EXERCISE REQUIREMENTS:
An exact copy of every entry is required, minus the pictures.

_ _ _ _ _ _ _

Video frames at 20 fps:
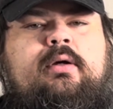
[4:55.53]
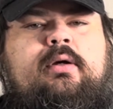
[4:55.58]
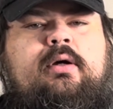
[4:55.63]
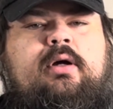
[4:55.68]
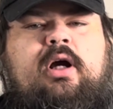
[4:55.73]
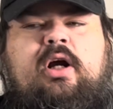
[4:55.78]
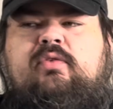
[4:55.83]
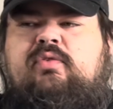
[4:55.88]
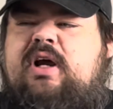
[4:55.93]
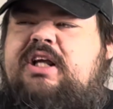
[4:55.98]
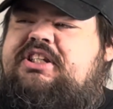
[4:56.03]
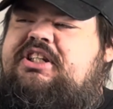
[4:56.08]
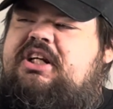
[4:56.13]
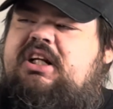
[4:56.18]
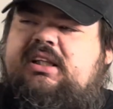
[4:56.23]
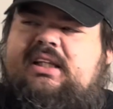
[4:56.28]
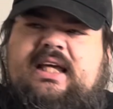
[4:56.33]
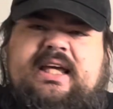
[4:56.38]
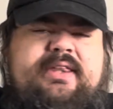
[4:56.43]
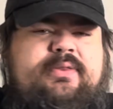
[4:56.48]

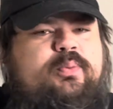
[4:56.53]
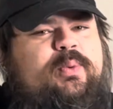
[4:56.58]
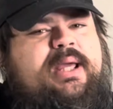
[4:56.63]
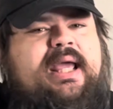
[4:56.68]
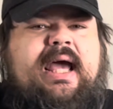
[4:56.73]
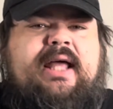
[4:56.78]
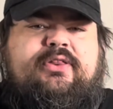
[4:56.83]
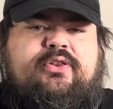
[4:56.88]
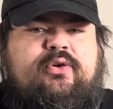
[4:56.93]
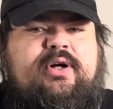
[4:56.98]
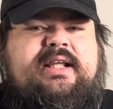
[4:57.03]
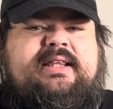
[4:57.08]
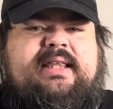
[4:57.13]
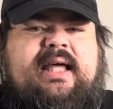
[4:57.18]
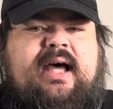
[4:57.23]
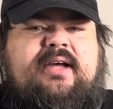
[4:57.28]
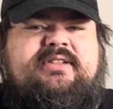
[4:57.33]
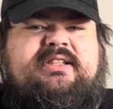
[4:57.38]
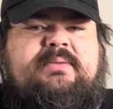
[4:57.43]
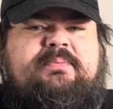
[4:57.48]
Originally, we had
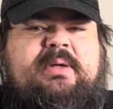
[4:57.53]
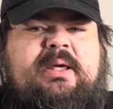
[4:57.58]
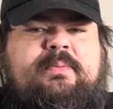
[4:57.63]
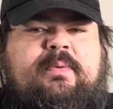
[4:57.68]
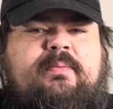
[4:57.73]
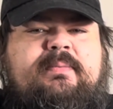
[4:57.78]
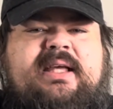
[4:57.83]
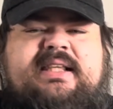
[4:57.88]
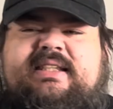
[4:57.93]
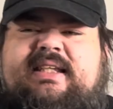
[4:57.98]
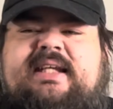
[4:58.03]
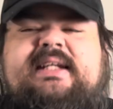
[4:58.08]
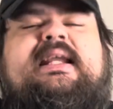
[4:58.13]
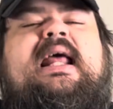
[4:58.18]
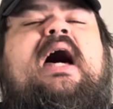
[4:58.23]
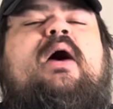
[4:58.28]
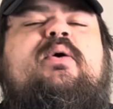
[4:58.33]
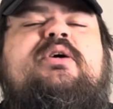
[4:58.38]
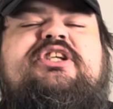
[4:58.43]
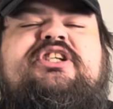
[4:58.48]
3,000 people missing.
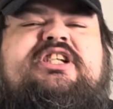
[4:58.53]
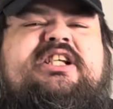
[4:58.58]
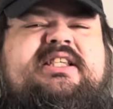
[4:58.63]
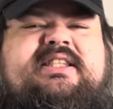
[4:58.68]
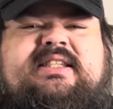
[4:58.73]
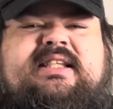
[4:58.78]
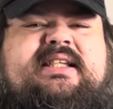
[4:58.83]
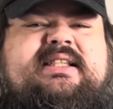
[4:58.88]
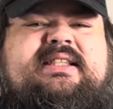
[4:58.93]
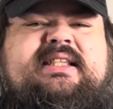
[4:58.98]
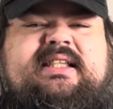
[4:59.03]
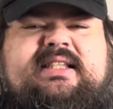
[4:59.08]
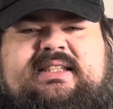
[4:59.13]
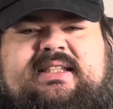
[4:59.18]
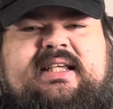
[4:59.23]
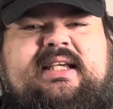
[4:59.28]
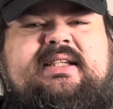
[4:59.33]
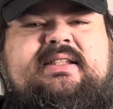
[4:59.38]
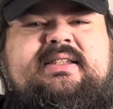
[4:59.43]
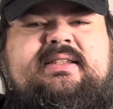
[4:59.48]
Now it's just
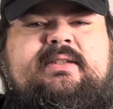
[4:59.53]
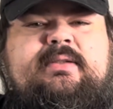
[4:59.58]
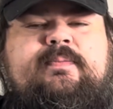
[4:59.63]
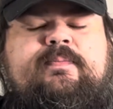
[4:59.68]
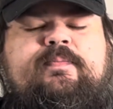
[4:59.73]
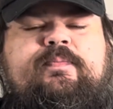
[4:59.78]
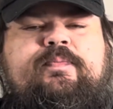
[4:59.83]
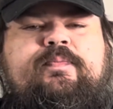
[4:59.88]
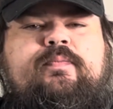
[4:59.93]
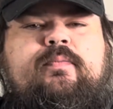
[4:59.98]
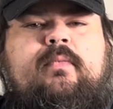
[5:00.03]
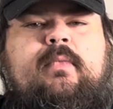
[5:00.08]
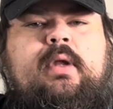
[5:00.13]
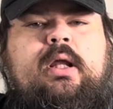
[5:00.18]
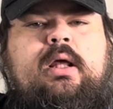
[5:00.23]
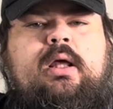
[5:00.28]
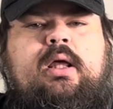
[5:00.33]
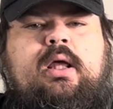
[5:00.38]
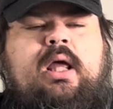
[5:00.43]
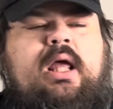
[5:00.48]
66.
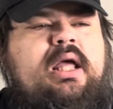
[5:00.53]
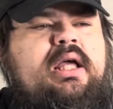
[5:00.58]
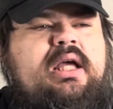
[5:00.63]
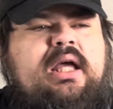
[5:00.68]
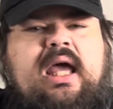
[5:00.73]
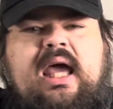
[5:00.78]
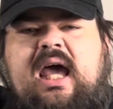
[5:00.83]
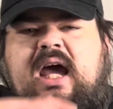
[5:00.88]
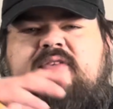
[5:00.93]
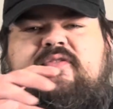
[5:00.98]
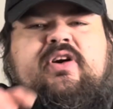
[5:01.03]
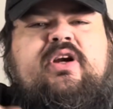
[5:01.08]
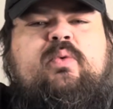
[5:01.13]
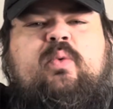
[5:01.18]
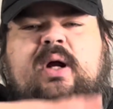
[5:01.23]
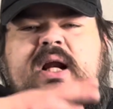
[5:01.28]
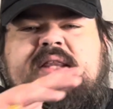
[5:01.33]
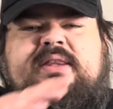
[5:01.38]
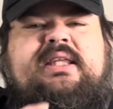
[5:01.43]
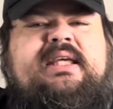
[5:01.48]

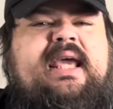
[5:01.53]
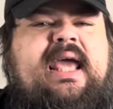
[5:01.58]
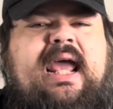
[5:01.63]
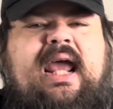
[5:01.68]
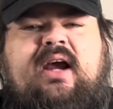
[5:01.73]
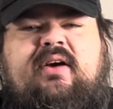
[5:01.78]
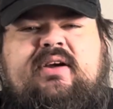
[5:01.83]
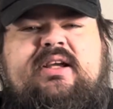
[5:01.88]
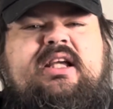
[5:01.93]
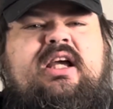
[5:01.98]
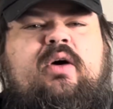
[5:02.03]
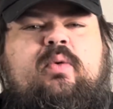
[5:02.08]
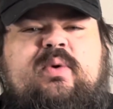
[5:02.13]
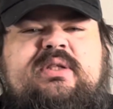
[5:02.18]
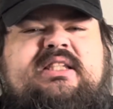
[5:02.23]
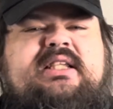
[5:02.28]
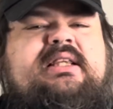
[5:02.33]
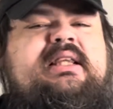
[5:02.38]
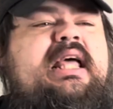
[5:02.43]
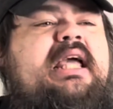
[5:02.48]
Everyone in the area
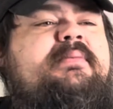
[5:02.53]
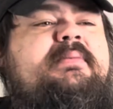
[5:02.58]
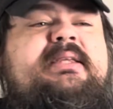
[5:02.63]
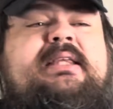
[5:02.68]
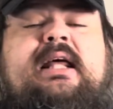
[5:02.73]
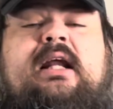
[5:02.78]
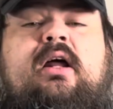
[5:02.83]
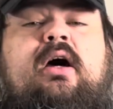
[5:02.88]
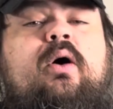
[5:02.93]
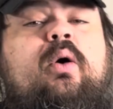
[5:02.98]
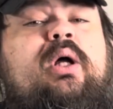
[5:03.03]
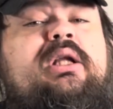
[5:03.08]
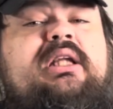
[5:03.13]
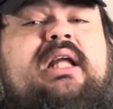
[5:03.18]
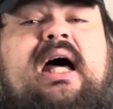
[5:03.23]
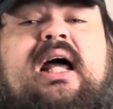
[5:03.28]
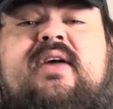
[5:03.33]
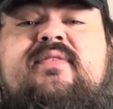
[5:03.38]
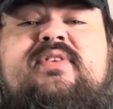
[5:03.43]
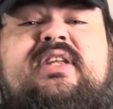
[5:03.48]
was claiming that, oh, a
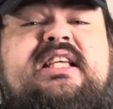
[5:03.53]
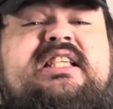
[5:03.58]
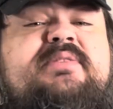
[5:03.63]
lot of these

_ _ _ _ _ _ _

SOLUTION FOR THIS TASK:
Video frames at 20 fps:
[4:55.53]
[4:55.58]
[4:55.63]
[4:55.68]
[4:55.73]
[4:55.78]
[4:55.83]
[4:55.88]
[4:55.93]
[4:55.98]
[4:56.03]
[4:56.08]
[4:56.13]
[4:56.18]
[4:56.23]
[4:56.28]
[4:56.33]
[4:56.38]
[4:56.43]
[4:56.48]

[4:56.53]
[4:56.58]
[4:56.63]
[4:56.68]
[4:56.73]
[4:56.78]
[4:56.83]
[4:56.88]
[4:56.93]
[4:56.98]
[4:57.03]
[4:57.08]
[4:57.13]
[4:57.18]
[4:57.23]
[4:57.28]
[4:57.33]
[4:57.38]
[4:57.43]
[4:57.48]
Originally, we had
[4:57.53]
[4:57.58]
[4:57.63]
[4:57.68]
[4:57.73]
[4:57.78]
[4:57.83]
[4:57.88]
[4:57.93]
[4:57.98]
[4:58.03]
[4:58.08]
[4:58.13]
[4:58.18]
[4:58.23]
[4:58.28]
[4:58.33]
[4:58.38]
[4:58.43]
[4:58.48]
3,000 people missing.
[4:58.53]
[4:58.58]
[4:58.63]
[4:58.68]
[4:58.73]
[4:58.78]
[4:58.83]
[4:58.88]
[4:58.93]
[4:58.98]
[4:59.03]
[4:59.08]
[4:59.13]
[4:59.18]
[4:59.23]
[4:59.28]
[4:59.33]
[4:59.38]
[4:59.43]
[4:59.48]
Now it's just
[4:59.53]
[4:59.58]
[4:59.63]
[4:59.68]
[4:59.73]
[4:59.78]
[4:59.83]
[4:59.88]
[4:59.93]
[4:59.98]
[5:00.03]
[5:00.08]
[5:00.13]
[5:00.18]
[5:00.23]
[5:00.28]
[5:00.33]
[5:00.38]
[5:00.43]
[5:00.48]
66.
[5:00.53]
[5:00.58]
[5:00.63]
[5:00.68]
[5:00.73]
[5:00.78]
[5:00.83]
[5:00.88]
[5:00.93]
[5:00.98]
[5:01.03]
[5:01.08]
[5:01.13]
[5:01.18]
[5:01.23]
[5:01.28]
[5:01.33]
[5:01.38]
[5:01.43]
[5:01.48]

[5:01.53]
[5:01.58]
[5:01.63]
[5:01.68]
[5:01.73]
[5:01.78]
[5:01.83]
[5:01.88]
[5:01.93]
[5:01.98]
[5:02.03]
[5:02.08]
[5:02.13]
[5:02.18]
[5:02.23]
[5:02.28]
[5:02.33]
[5:02.38]
[5:02.43]
[5:02.48]
Everyone in the area
[5:02.53]
[5:02.58]
[5:02.63]
[5:02.68]
[5:02.73]
[5:02.78]
[5:02.83]
[5:02.88]
[5:02.93]
[5:02.98]
[5:03.03]
[5:03.08]
[5:03.13]
[5:03.18]
[5:03.23]
[5:03.28]
[5:03.33]
[5:03.38]
[5:03.43]
[5:03.48]
was claiming that, oh, a
[5:03.53]
[5:03.58]
[5:03.63]
lot of these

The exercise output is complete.